The Nominations Committee will typically run internal and external processes in parallel, namely:
- Internal: Reviewing updated individual candidate assessments against the agreed CEO Profile. These assessments should reflect any progress made by the candidates to close any critical gaps in technical experience and leadership approach
- External: An external search should be conducted to ensure that the very best candidates are considered. External candidates should be assessed against the same CEO Profile as the internal candidates.
Once a long list is settled, all candidates should be ranked against the core competencies and attributes agreed in the CEO Profile. Those that best meet the agreed profile should comprise the short list.
Once a short list of candidates is agreed, the Nominations Committee or full board will typically conduct interviews to reduce the list to a small group of two or three. Those preferred candidates are typically given an opportunity to present to the board. The presentation is useful to understand differences in strategic direction, approaches to leadership, personal motivations and aspirations.
Ultimately, due diligence will be conducted on the preferred two or three candidates including references, background checks, qualification checks, media checks and psychometric testing.
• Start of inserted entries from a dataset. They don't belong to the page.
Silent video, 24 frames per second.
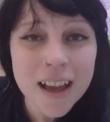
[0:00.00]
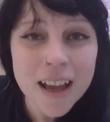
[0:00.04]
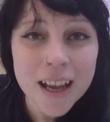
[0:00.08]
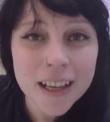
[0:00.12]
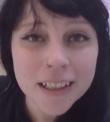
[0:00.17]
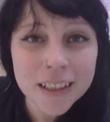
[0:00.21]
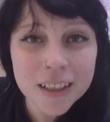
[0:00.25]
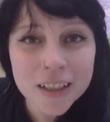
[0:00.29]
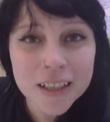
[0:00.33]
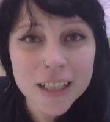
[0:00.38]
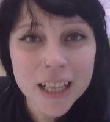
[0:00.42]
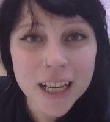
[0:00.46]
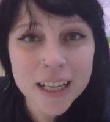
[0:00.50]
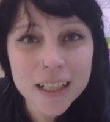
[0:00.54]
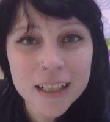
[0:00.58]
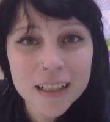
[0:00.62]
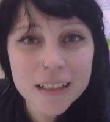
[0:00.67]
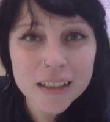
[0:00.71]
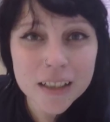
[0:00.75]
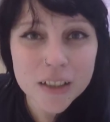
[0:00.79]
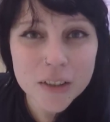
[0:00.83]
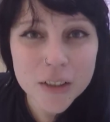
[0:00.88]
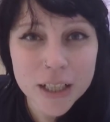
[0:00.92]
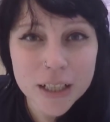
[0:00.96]
And Artane
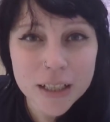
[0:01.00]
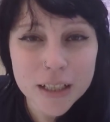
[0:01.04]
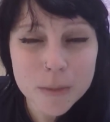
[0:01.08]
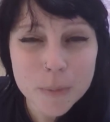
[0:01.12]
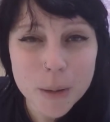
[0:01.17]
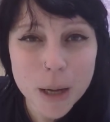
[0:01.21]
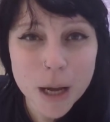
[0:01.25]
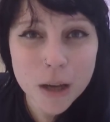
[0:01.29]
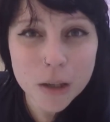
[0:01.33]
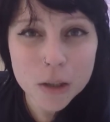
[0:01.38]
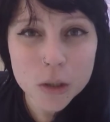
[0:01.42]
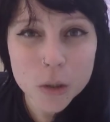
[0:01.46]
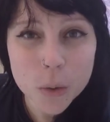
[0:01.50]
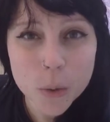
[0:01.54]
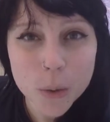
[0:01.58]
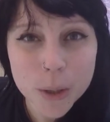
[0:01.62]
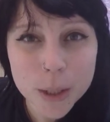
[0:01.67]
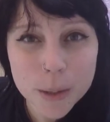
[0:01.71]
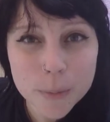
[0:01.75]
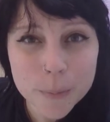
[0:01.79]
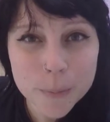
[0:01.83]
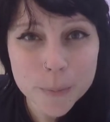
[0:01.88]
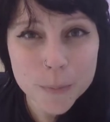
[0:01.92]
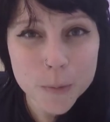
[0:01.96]
is located about
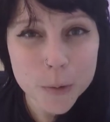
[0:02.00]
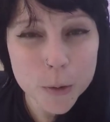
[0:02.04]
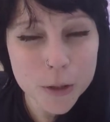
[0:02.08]
20,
Once the board has chosen the successful candidate, they must carefully manage communications to unsuccessful internal candidates. CEO succession processes often cause unsuccessful internal candidates to consider their opportunities outside the firm. A well run and objective process can reduce the risk of departure of key personnel.
5. ON-BOARDING THE NEW CEO
A thoughtful, structured on-boarding process is critical in ensuring the most successful induction of the new CEO.
Naturally, each executive and company will have different needs. However, there are a few consistent challenges for successful internal candidates, namely:
- They are generally unproven and consequently need to manage potential scepticism
- They will need to be more organisationally savvy and politically astute
- They will deal with greater internal and external complexity
- Stakeholder management will be key
An external candidate too will face many challenges – crucially their success hinges on their ability to integrate quickly and to align to the company culture. Therefore, organisational and political savvy are critical competencies for any external candidate.
Critical to the long-term success of all companies is their ability to identify and develop a pipeline of exceptional future leadership. Consequently, the selection of the CEO is the single most important decision that a board can make. Yet, the daily headlines in the press suggest that many get it wrong, which questions the reliability of the processes being used to identify and develop future leaders.
In their 2014 piece for the Stanford Closer Look Series, governance experts from Stanford University and The Miles Group reveal a number of broad misunderstandings about CEO transitions and how ready boards really are for this major change. Key amongst these findings was the notion that in practice, boards are not always adept at evaluating the current CEO or potential successors.
The authors believe that when it comes to CEO succession, boards tend to put considerable weight on financial track records and perceived “leadership qualities” without enough consideration to:
Why they need to change the CEO in the first place, and specifically what are the capabilities and competencies required in their industry for the future
What existing leadership can be leveraged, and how to engage and process internal candidates without rocking the boat
How to reduce existing and future leadership risk.
Poorly defined and executed CEO succession strategy promotes management and operational risk, which comes at a significant cost. It is prudent, therefore, that board’s develop a rigorous and thoughtful approach to making one of the most important decisions they can make; the succession of their CEO.